Snowblind comes with the Good Housekeeping seal of horror and fantasy writing, in the form of glowing blurbs from Stephen King and George R.R. Martin. Golden justifies the heady praise with a story that hurtles headlong into terror while unraveling the hurt of lost children, lost loves and lost opportunities.

In many ways, this reads like a companion piece to King's best works: a small New England town fraught with mistrust and trepidation, as unspeakable events culminate in a dark and stormy night that should put the phrase "dark and stormy night" in permanent retirement.

Golden's setting is the town of Coventry, Mass., where a white-out snowstorm brought unexplained deaths to several children and adults, leaving devastated families behind. Twelve years later, another blizzard approaches, putting residents on edge as they await its arrival.

Jake Schapiro, a 24-year-old crime scene photographer, remains haunted by the death of his then-10-year-old brother, Isaac, in the earlier storm. Jake watched ice ghosts attack Isaac, snatching Isaac through a bedroom window and killing him with a precipitous drop.

"Frozen fingers clutched at him, cut his skin, turned his bones to rigid ice, and then they pulled," Golden writes. "Isaac hit the screen face-first, his arms coming after. His back scraped the underside of the open window and he flailed his arms, trying to grab hold. A hand grabbed his ankle and only then did he hear the screaming. His own voice and his brother's."

Jake's mother, Allie, lost both Isaac and her boyfriend the night of the first blizzard. A police detective obsesses over a father and two boys he failed to save the same night — and vows to rescue another imperiled child as the next mammoth snowstorm moves in 12 years later.

Then, too, there is Doug Manning, a struggling blue-collar guy whose burglaries blossom into visions of a final, triumphant heist during the peak of the storm's fury.

Readers will recognize and identify with these characters and Coventry itself.

Need more convincing? Step inside The Vault. You know, the eclectic restaurant in town owned by a pretty young entrepreneur named Ella. She falls for TJ, the scruffy guy who strums his acoustic guitar for the customers even when only a handful of people are in the restaurant. Are TJ and Ella struggling with a rocky marriage and an 11-year-old daughter who seems to be going through more than just adolescent rebellion? Why, yes they are.

Throw in some ghostly soul-stealing and a healthy dose of paranoia and suspicion and you've got a delicious winter cocktail.

Much like King, Golden's horror puts ordinary people into extraordinary situations. The ghosts of memory haunt these characters as much as whatever winter ghosts float through Coventry.

Juxtaposing the reactions of encountering the supernatural — Am I losing my mind? Is this a breakdown? — with the quotidian pays dividends for author and reader alike. It's a trait King, among others, has perfected.
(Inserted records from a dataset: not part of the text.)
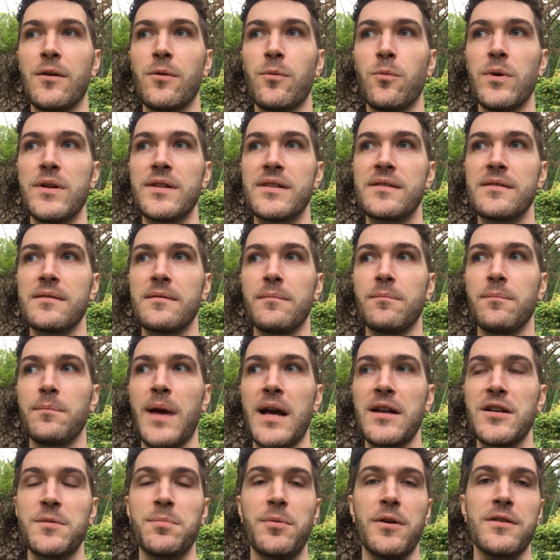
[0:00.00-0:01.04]
when
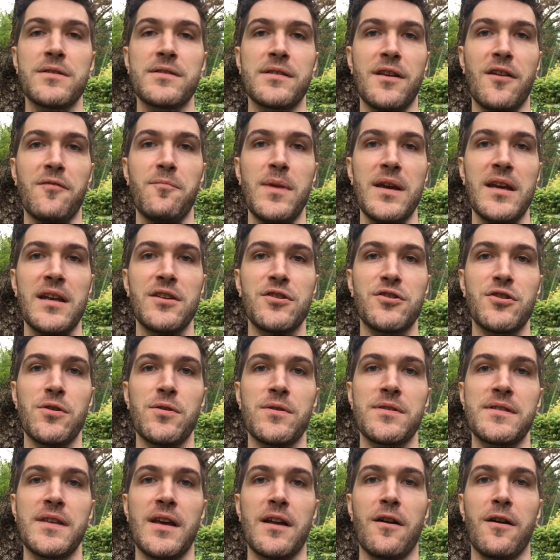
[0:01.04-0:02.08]
magic players love making
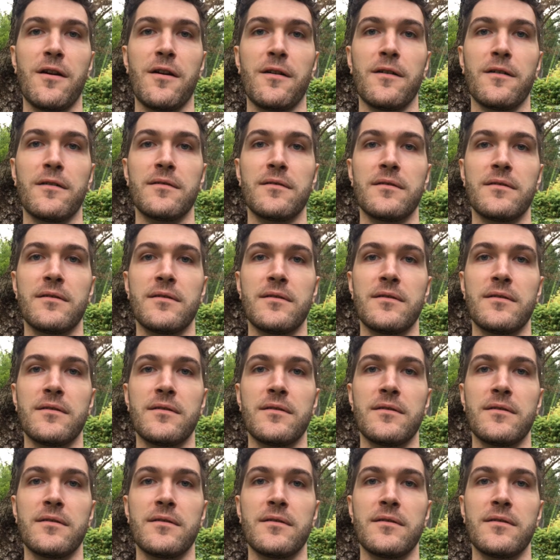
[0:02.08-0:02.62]
jokes that are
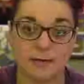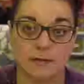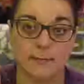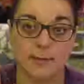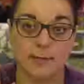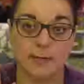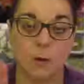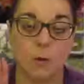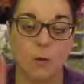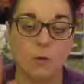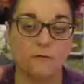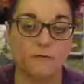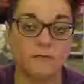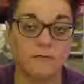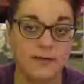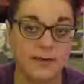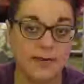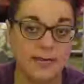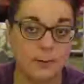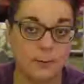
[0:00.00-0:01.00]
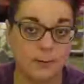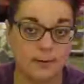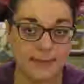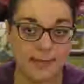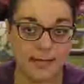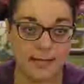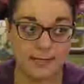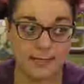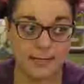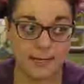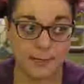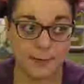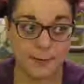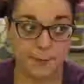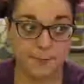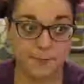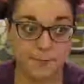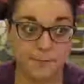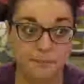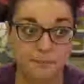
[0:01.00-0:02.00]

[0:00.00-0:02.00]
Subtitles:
I'll make a whole video on that later.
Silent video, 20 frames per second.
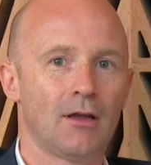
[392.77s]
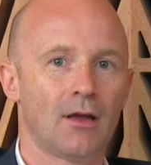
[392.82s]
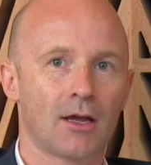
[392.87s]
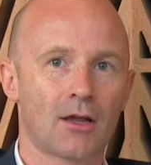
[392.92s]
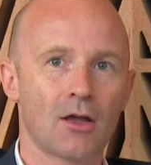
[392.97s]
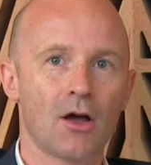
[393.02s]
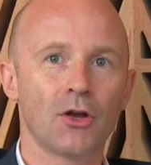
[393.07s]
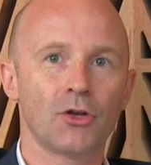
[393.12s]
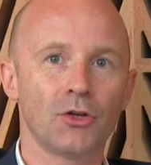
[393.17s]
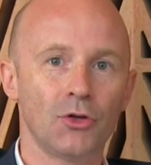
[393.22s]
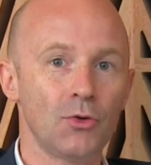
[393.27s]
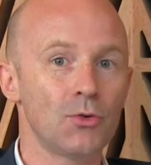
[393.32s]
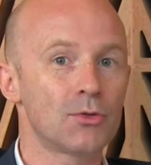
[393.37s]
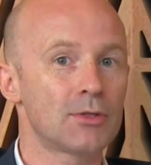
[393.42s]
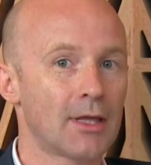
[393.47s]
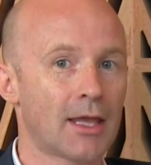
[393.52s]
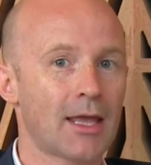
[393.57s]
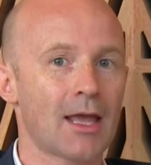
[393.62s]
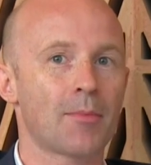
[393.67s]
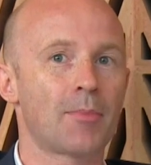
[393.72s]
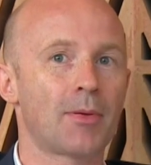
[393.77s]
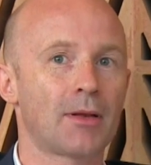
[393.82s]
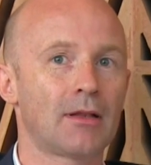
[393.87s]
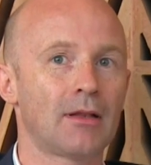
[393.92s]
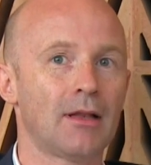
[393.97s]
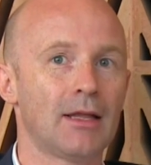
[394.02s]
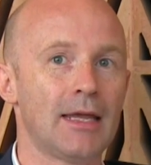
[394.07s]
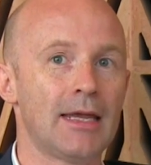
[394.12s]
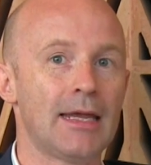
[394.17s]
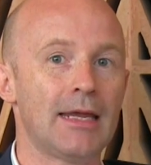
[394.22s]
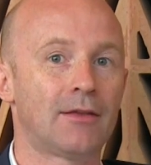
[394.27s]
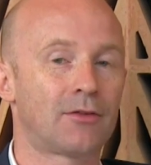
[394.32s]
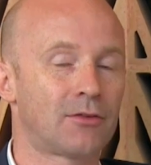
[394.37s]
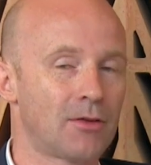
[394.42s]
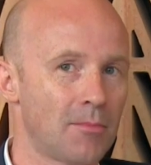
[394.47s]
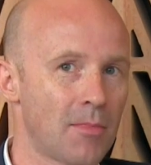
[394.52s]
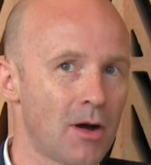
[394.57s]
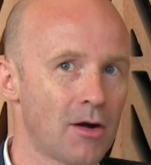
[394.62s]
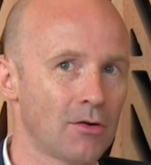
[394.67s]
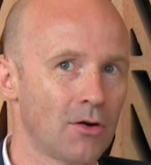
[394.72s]
I can't use the capital E
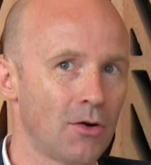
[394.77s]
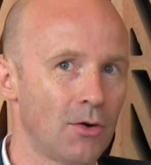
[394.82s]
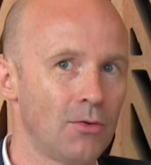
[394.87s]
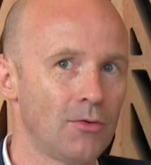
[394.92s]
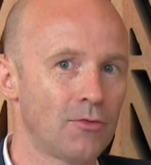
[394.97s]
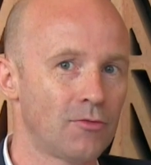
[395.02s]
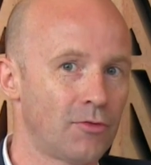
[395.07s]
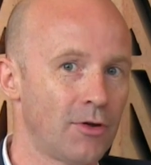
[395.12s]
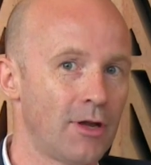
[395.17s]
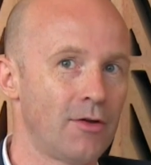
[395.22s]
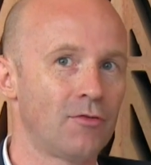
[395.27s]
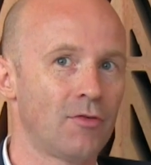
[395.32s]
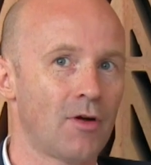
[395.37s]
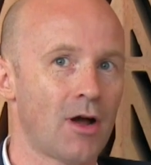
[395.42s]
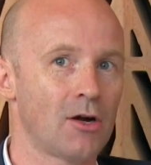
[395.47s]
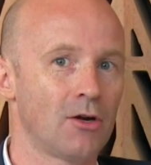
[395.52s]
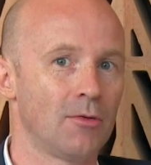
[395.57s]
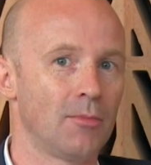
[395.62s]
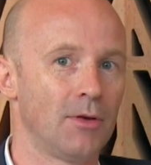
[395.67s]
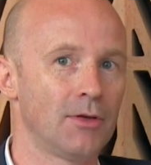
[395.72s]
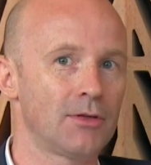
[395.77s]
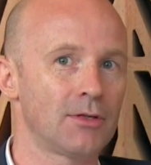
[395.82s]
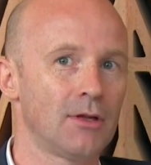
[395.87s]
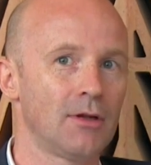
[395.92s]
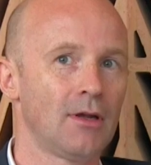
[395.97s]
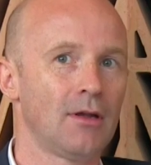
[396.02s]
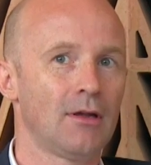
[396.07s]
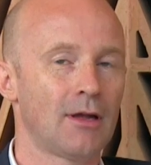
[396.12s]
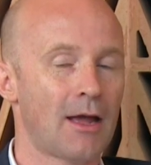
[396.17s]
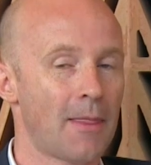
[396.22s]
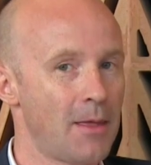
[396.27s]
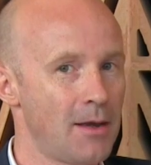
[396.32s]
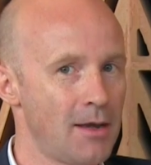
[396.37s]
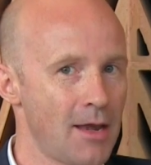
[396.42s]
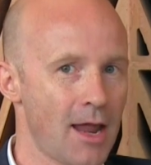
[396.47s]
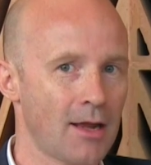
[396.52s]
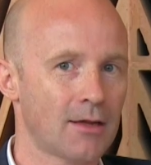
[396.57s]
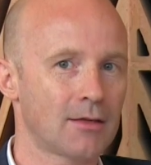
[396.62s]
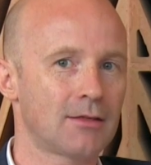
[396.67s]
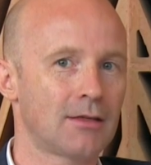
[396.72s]
tomorrow for environment and the
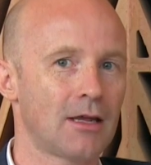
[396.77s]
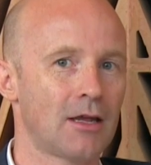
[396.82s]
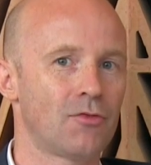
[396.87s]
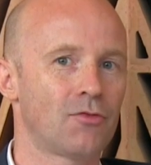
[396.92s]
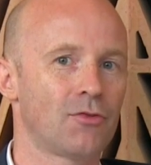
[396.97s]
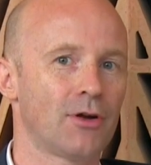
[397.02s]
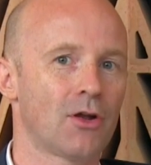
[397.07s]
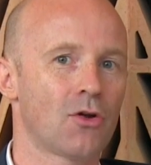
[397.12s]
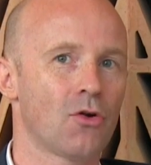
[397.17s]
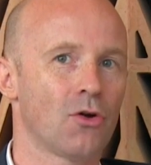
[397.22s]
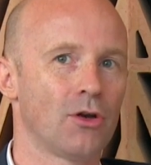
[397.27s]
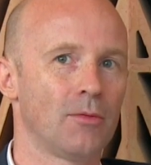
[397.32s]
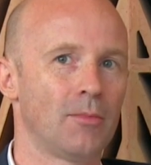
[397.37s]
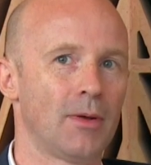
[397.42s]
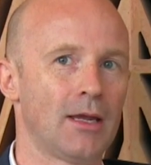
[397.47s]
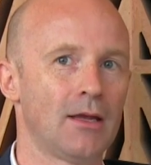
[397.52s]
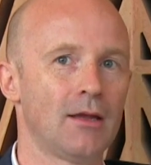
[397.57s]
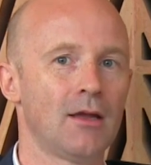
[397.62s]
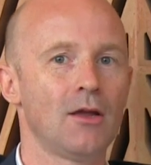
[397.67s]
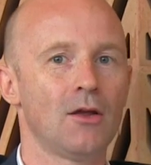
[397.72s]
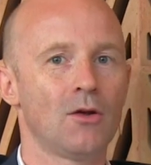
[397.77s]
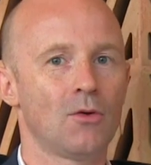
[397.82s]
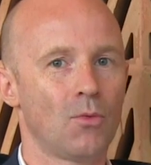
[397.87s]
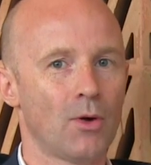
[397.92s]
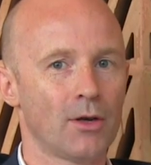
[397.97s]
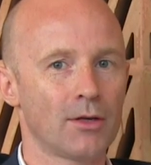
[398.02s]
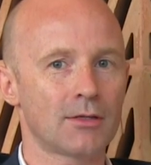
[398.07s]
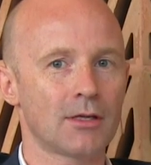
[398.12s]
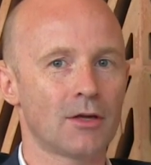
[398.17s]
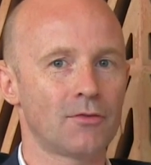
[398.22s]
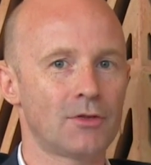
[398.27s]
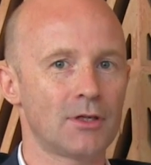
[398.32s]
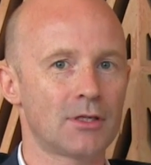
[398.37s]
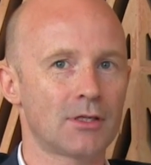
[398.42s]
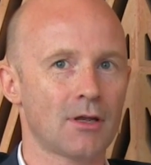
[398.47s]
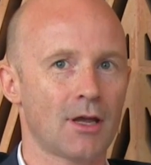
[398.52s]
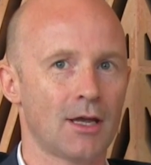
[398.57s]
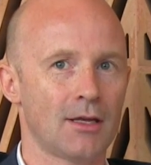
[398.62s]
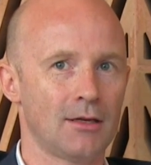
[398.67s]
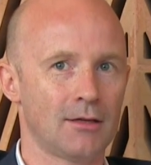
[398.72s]
next day for economy. Once I've
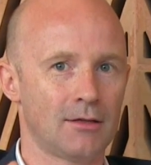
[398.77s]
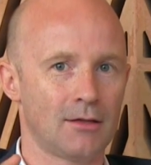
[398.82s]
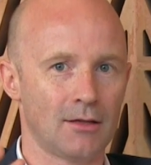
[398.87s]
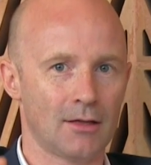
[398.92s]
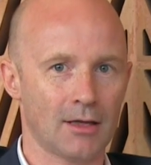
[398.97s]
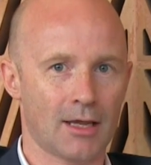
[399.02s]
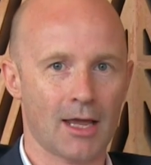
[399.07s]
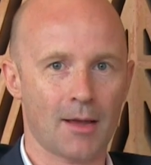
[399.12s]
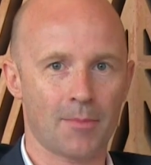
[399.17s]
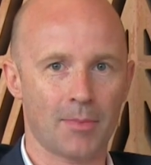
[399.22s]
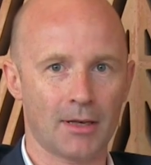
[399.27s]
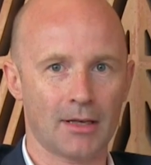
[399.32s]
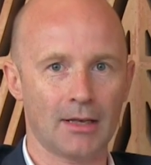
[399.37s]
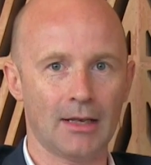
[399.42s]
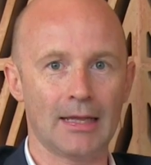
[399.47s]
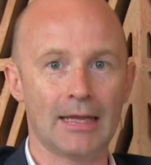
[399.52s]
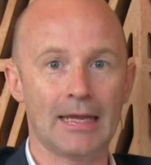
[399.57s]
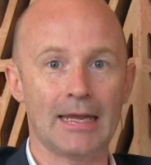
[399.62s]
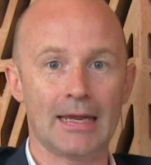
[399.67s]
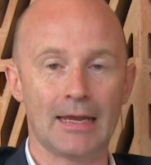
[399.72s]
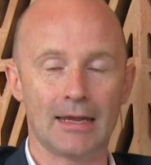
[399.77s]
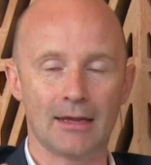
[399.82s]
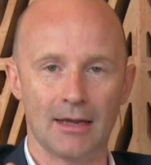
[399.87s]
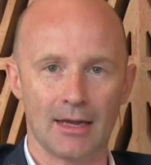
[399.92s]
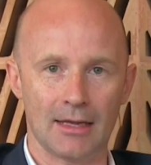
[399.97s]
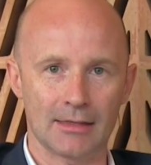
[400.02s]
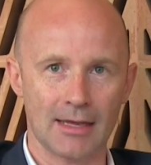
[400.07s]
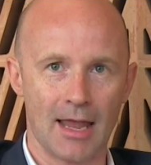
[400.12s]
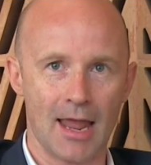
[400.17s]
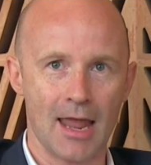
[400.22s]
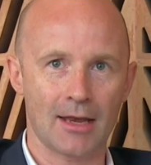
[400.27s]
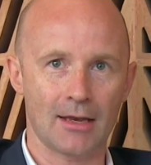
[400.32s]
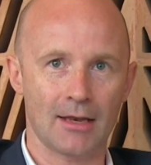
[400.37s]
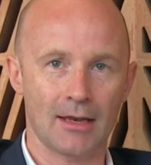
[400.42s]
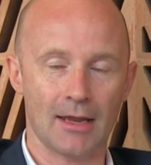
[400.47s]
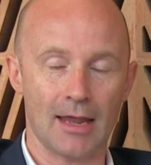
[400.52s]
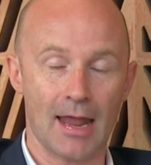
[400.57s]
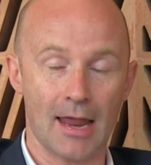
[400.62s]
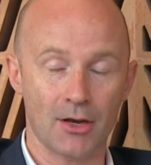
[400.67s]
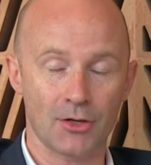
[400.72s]
decided that the capital E is
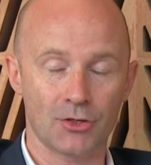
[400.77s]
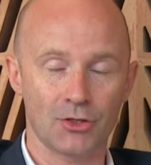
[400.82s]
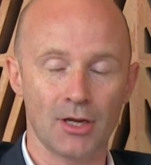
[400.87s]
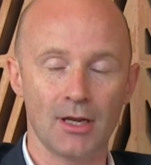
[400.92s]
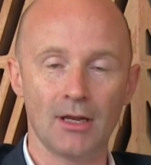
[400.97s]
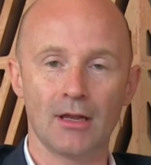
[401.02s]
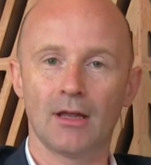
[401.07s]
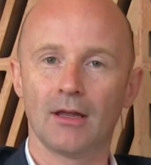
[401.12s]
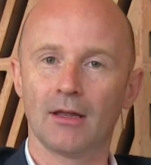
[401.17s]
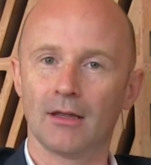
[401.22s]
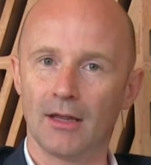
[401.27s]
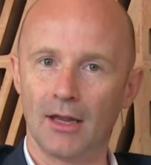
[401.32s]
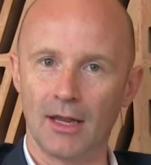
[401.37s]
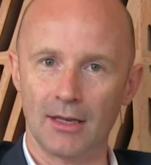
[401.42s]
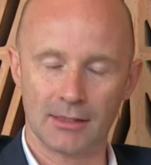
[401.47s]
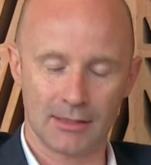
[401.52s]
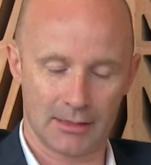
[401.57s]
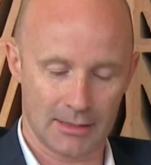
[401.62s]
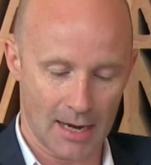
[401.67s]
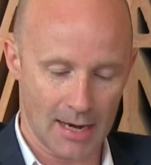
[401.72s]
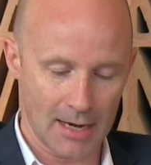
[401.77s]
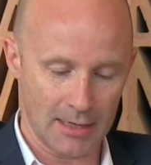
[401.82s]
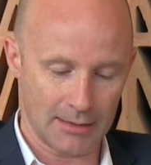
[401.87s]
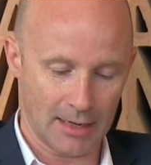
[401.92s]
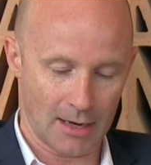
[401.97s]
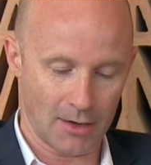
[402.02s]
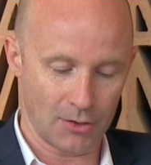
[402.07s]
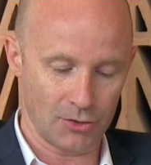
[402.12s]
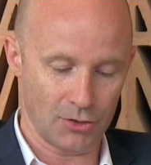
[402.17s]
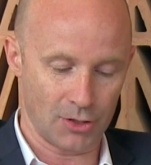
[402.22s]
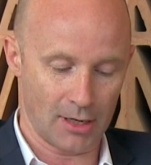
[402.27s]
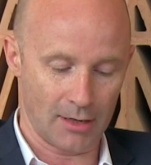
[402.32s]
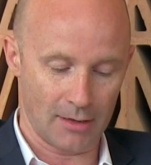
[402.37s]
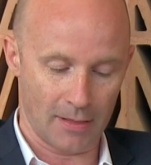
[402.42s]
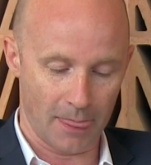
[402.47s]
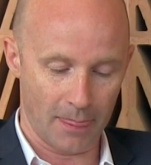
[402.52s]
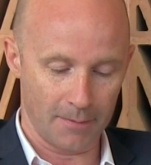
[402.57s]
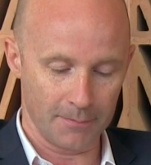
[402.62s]
energy, it stays energy.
Dropping in a New England Patriots T-shirt, a favorite craft beer and an assortment of other vanities and resentments (long-simmering jealousy directed at the wealthiest families in town, check) creates a verisimilitude that helps keep the story moving at a brisk clip.

Golden develops his characters and his story but avoids excess. Snowblind checks in at a little more than 300 pages and delivers the goods all the way. In other words, a perfect read for a quiet winter weekend.

And, of course, a parting shot that will leave readers shaking their heads long after finishing the last page.